Technology is currently developing more than advanced, however, wear factor in the valves moving parts remain as a problem. In this paper, selection of the right materials for improved liner motion gate valves' hermetic elements is studied based on the friction correlation method. Research is carried out in wear & tear machine for different grades of steels. A comparative analysis is done among the generated results. The hardness of new valve hermetic elements, materials was selected according to Brinell (GOST 4543). Steel 20X for the first saddle, 38X2MYA alloy steel for main gate and steel 40X was selected for the second saddle. It was found that the following condition must be met among the steel structures used to construct the packing element of the valve. 〖HB〗_x1<〖HB〗_x2>〖HB〗_x3 This paper reviews the existing models used for investigating the friction and weariness in the parts of valves. Some of other methods such as finite element simulation tools were also reviewed. The main aim of this paper is to find nearly ideal material grade that can realistically be used in construction of valve elements. A comparative analysis, which includes the approaches and limitations on the related works was presented. By the end of this paper, a conclusion is drawn and suggestions aspects for future research were stated.

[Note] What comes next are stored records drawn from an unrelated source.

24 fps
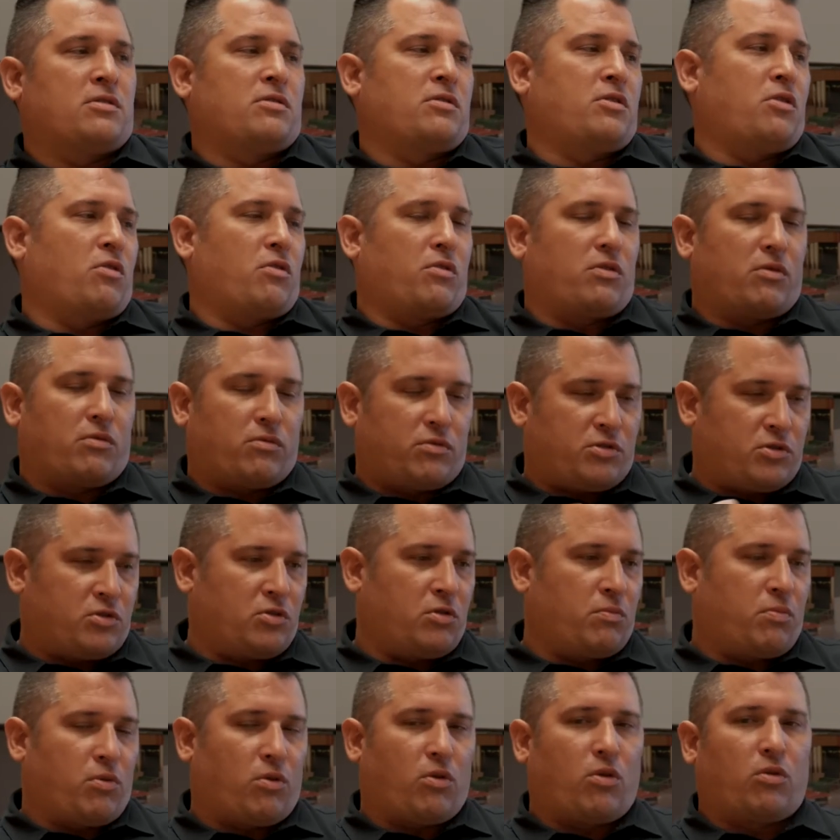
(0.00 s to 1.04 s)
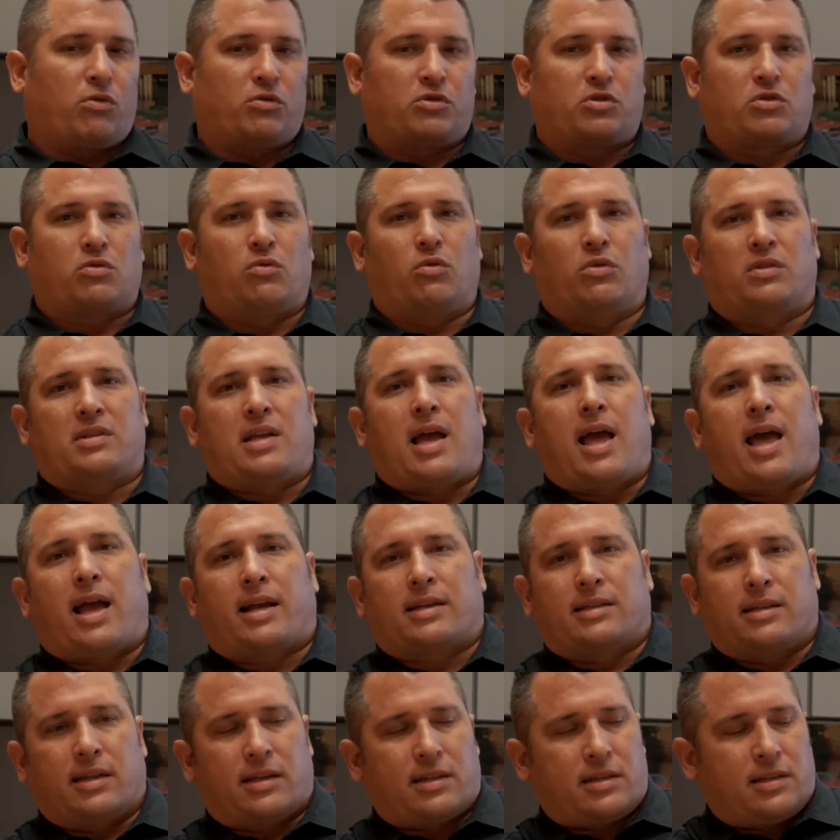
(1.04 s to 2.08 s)
the super old school
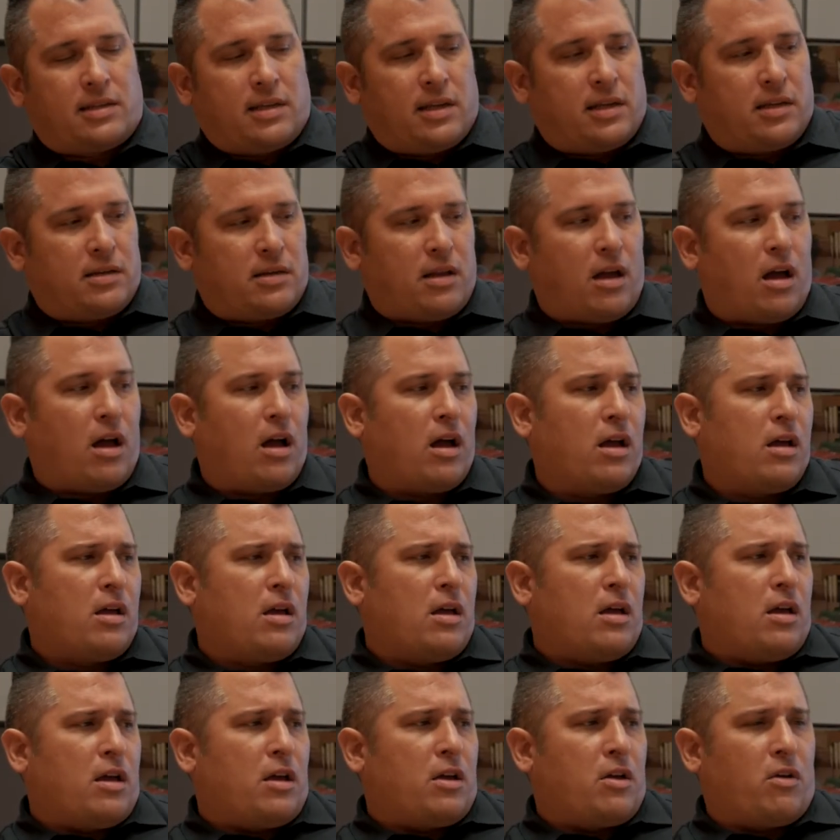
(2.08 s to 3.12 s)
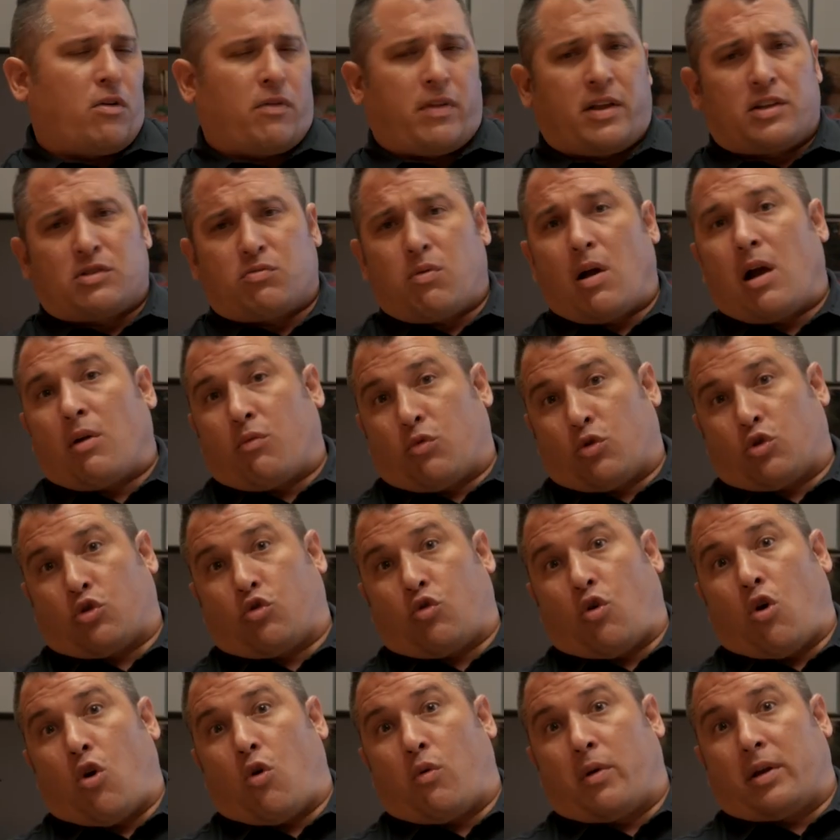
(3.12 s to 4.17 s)
tactics, and that's why we're
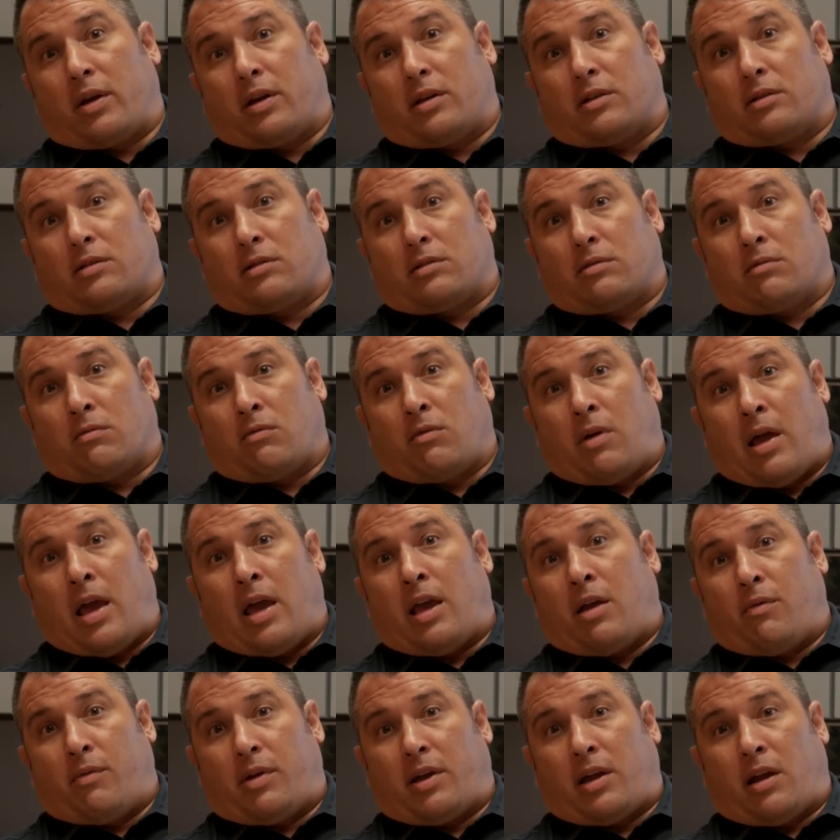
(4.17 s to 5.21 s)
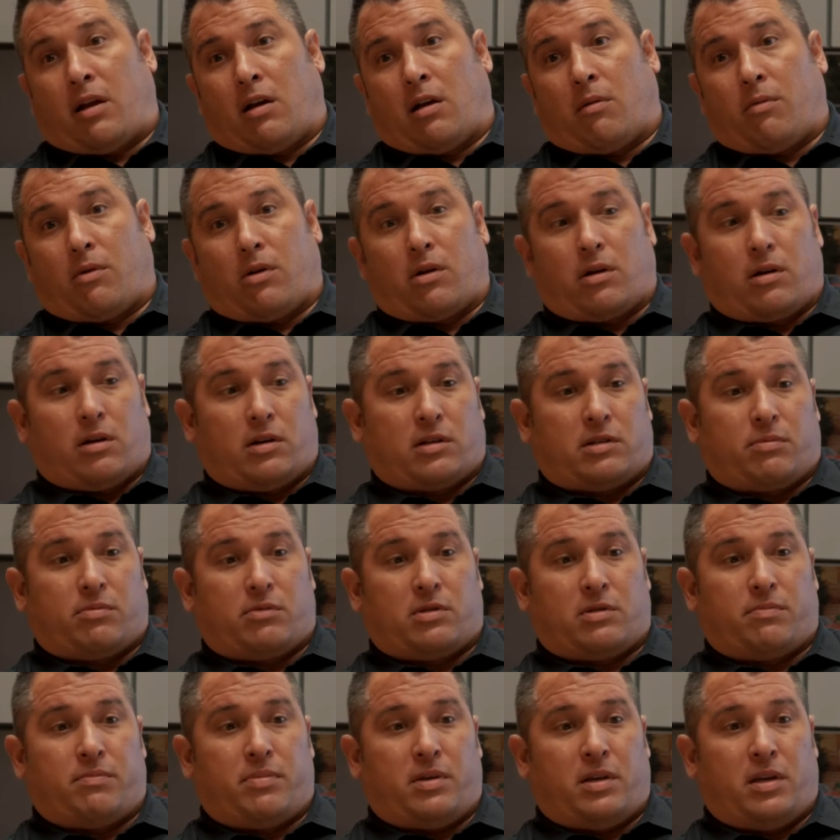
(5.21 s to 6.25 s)
growing. Is A, we care about our customers.
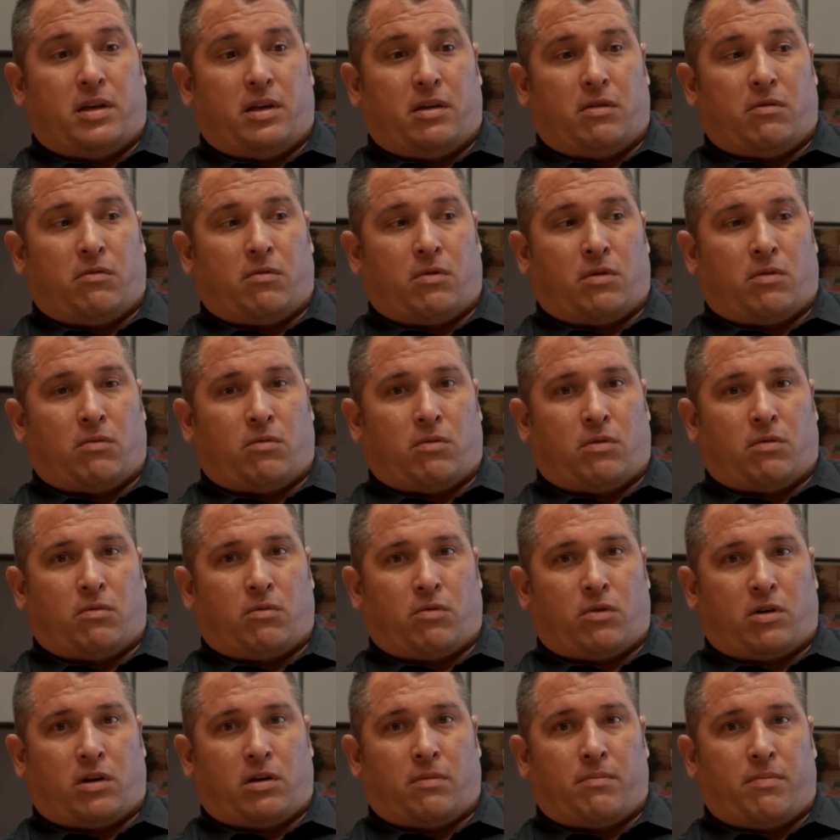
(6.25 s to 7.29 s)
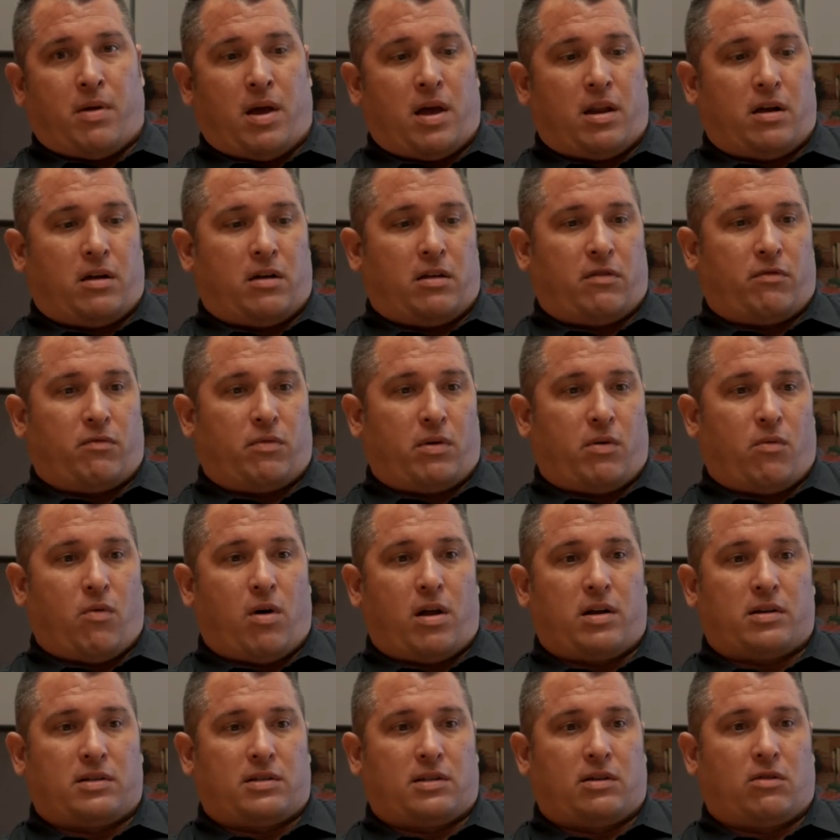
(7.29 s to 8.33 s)
B, we're competitive. We
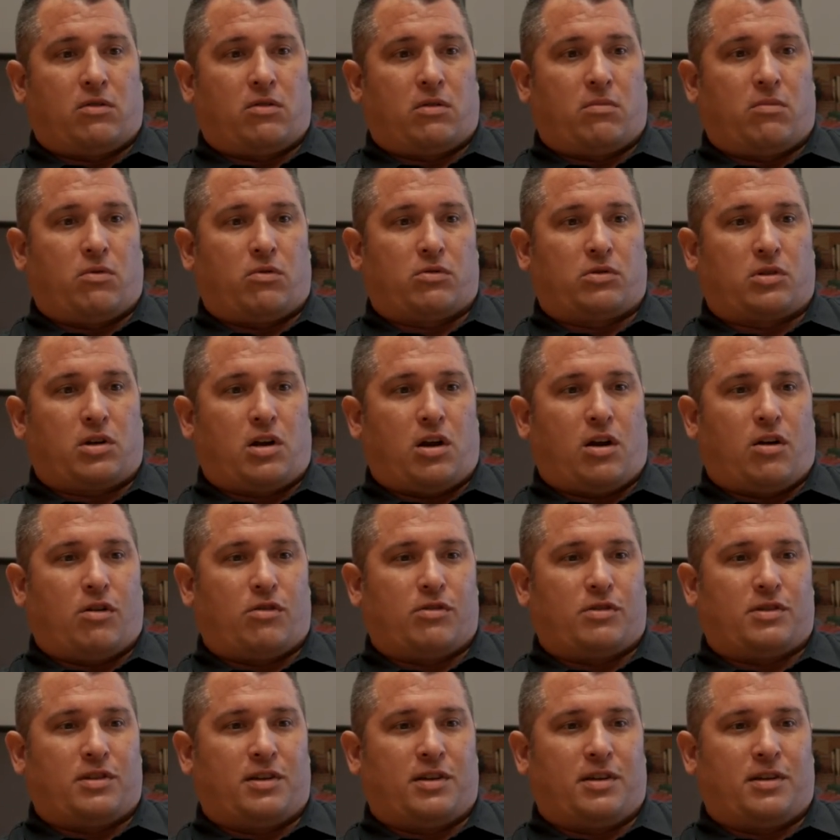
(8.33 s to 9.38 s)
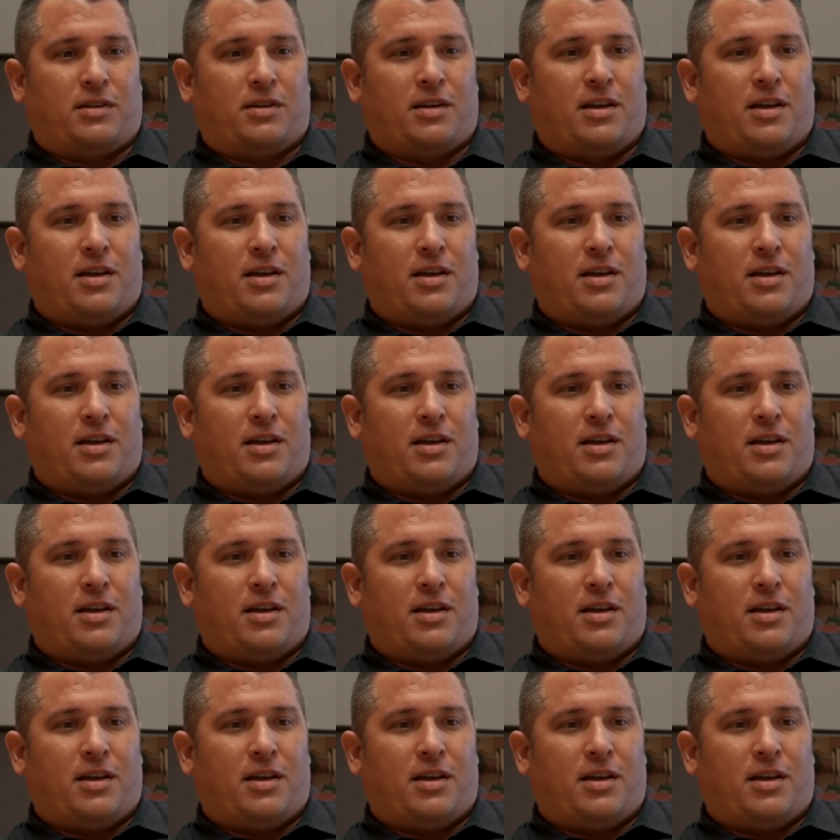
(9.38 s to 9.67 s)
want to sell the most cars, and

Keywords : Straight gate valve, Friction, Efficiency, Reliability, Longevity, Packing element, Gate, Saddle, Hermetic elements.
Cite this article : Aslanov JN, Mammadov KS, Zeynalov NA. Selection of structural materials for improved Liner motion gate valves based on friction correlation method . International Journal of Advanced Technology and Engineering Exploration. 2022; 9(87):155-166. DOI:10.19101/IJATEE.2021.874681.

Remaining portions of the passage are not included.